ASXL1 (additional sex combs like 1, transcriptional regulator) (eg, myelodysplastic syndrome, myeloproliferative neoplasms, chronic myelomonocytic leukemia), gene analysis; targeted sequence analysis (eg, exon 12)
CPT4 code
Name of the Procedure:
ASXL1 (Additional Sex Combs Like 1, Transcriptional Regulator) Gene Analysis; Targeted Sequence Analysis
Summary
ASXL1 gene analysis focuses on examining specific changes (mutations) in the ASXL1 gene, particularly in exon 12. These mutations are linked to certain blood disorders and cancers. The procedure involves analyzing the gene's sequence to identify any abnormalities.
Purpose
ASXL1 gene analysis is used to identify genetic mutations associated with myelodysplastic syndromes, myeloproliferative neoplasms, and chronic myelomonocytic leukemia. The goal is to assist in diagnosing these conditions and to guide treatment decisions.
Indications
- Unexplained anemia or low blood cell counts
- Signs or symptoms of myelodysplastic syndromes
- Diagnosis or management of myeloproliferative neoplasms
- Evaluation of chronic myelomonocytic leukemia
- Patients with persistent, unexplained abnormal blood counts
Preparation
- No specific fasting or dietary restrictions are needed.

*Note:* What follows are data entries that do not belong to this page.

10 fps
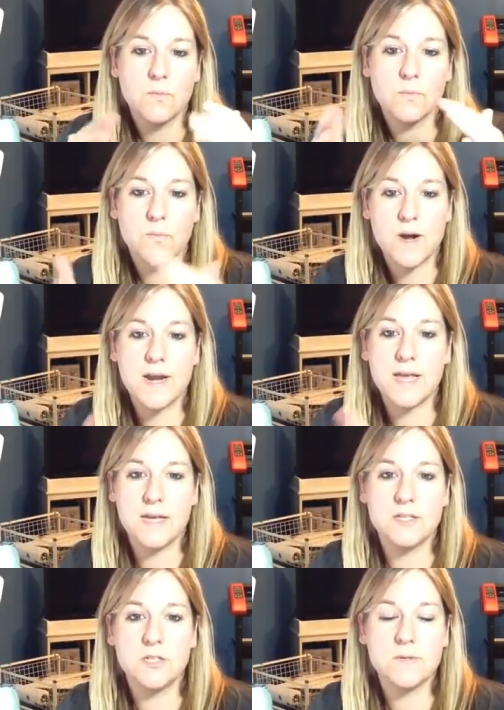running
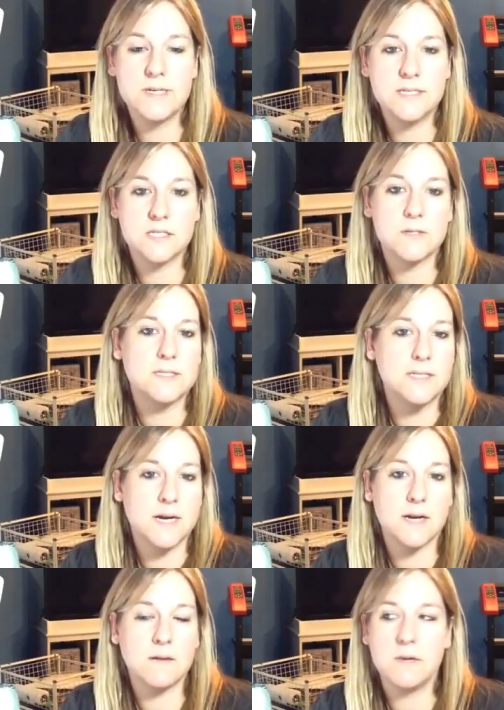into it, so it's
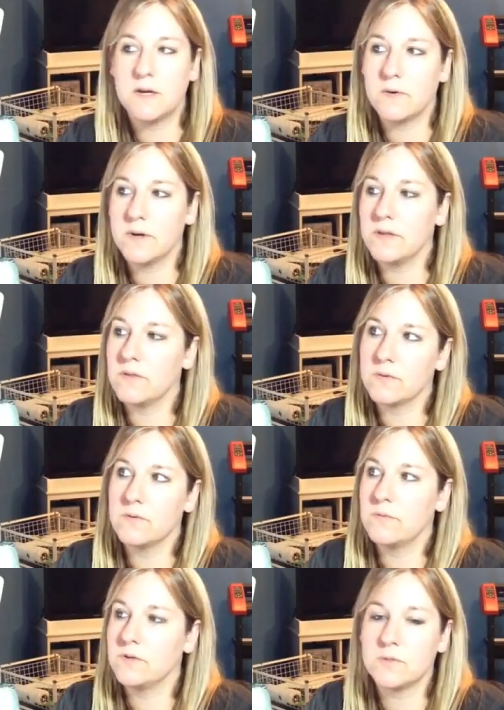not going to be going
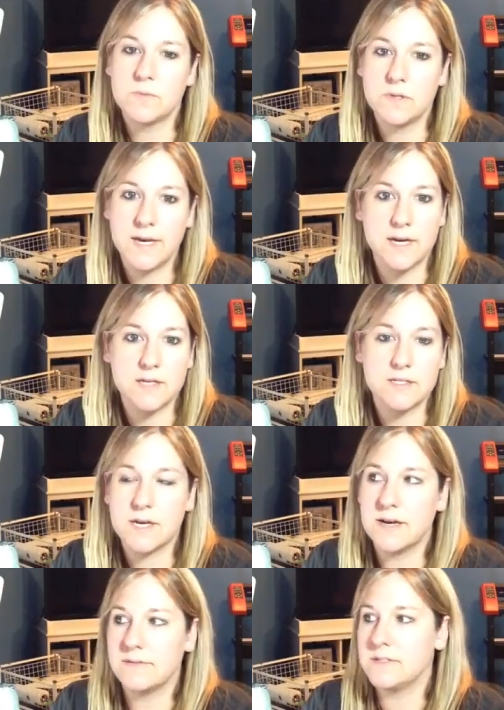through multiple layers
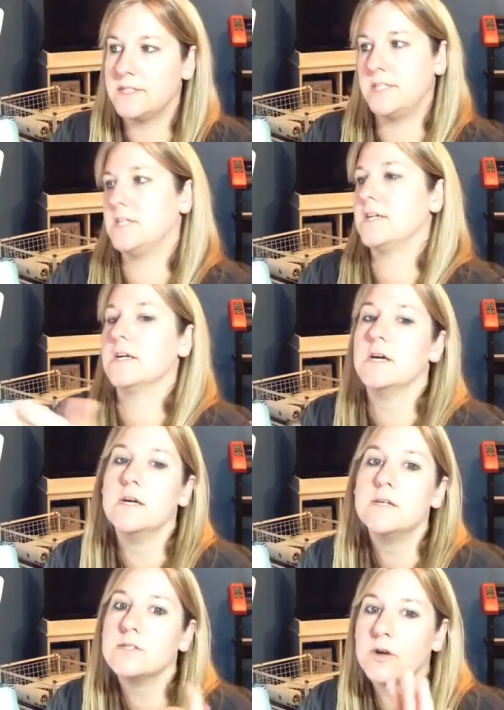of stitching,
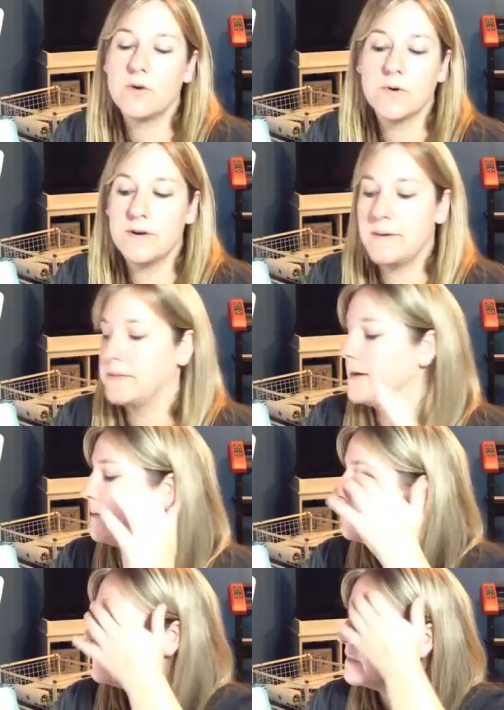so don't worry about
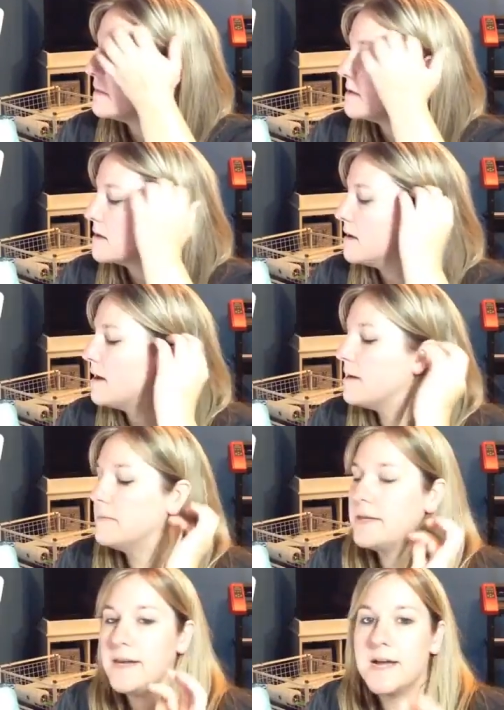that.
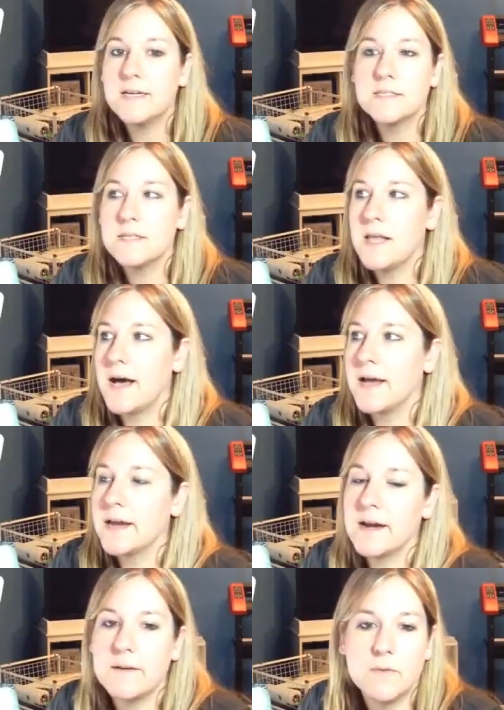The next
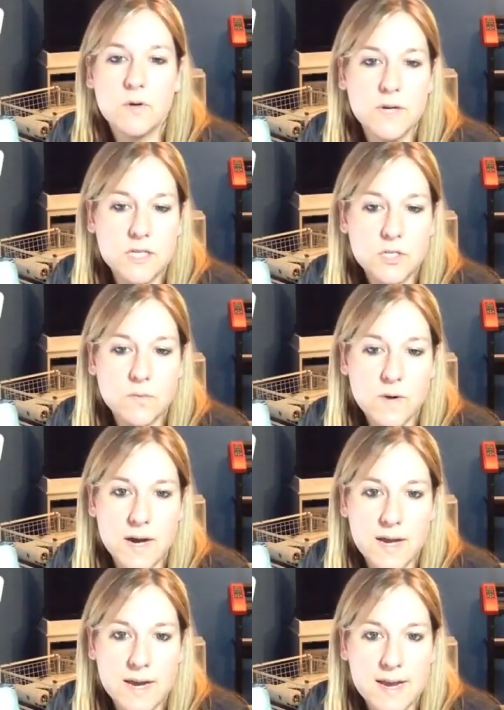line I'm going to
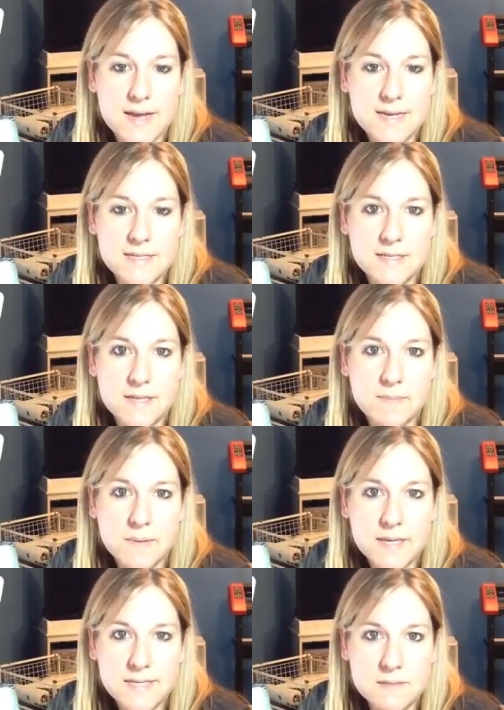run is the
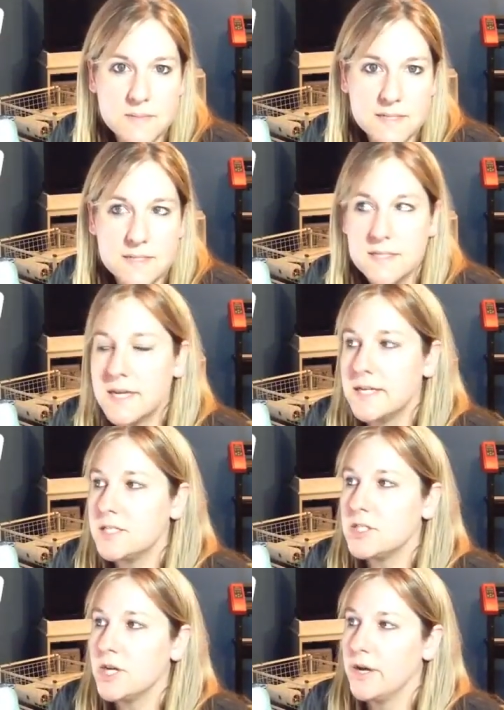placement
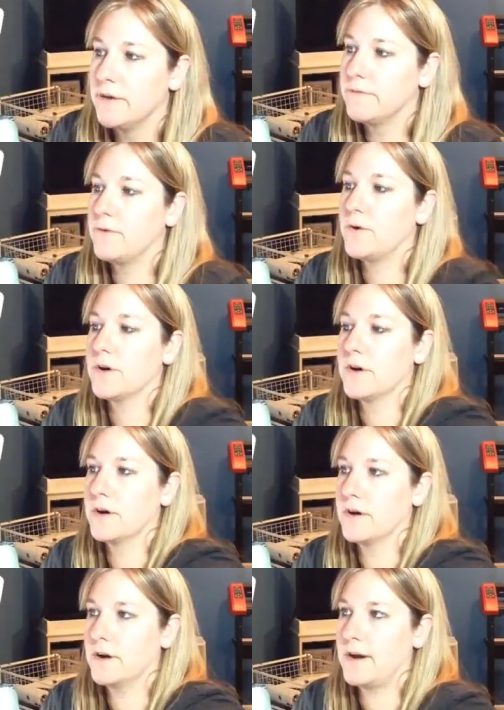stitch for
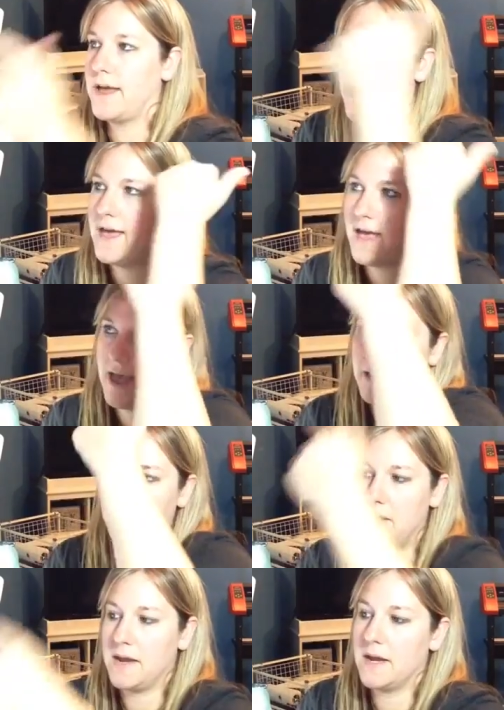her
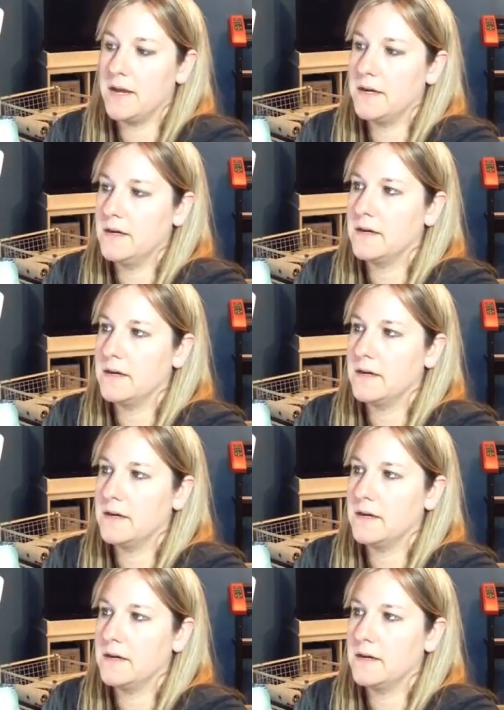headband,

- Patients should inform their healthcare provider about all medications they are taking.
- Blood samples or bone marrow samples are typically required.
Procedure Description
- Sample Collection: Blood or bone marrow sample is collected.
- DNA Extraction: DNA is extracted from the collected sample.
- Targeted Sequencing: The DNA is amplified and sequenced, focusing specifically on exon 12 of the ASXL1 gene.
Analysis: The sequenced data is analyzed to identify any genetic mutations in the ASXL1 gene.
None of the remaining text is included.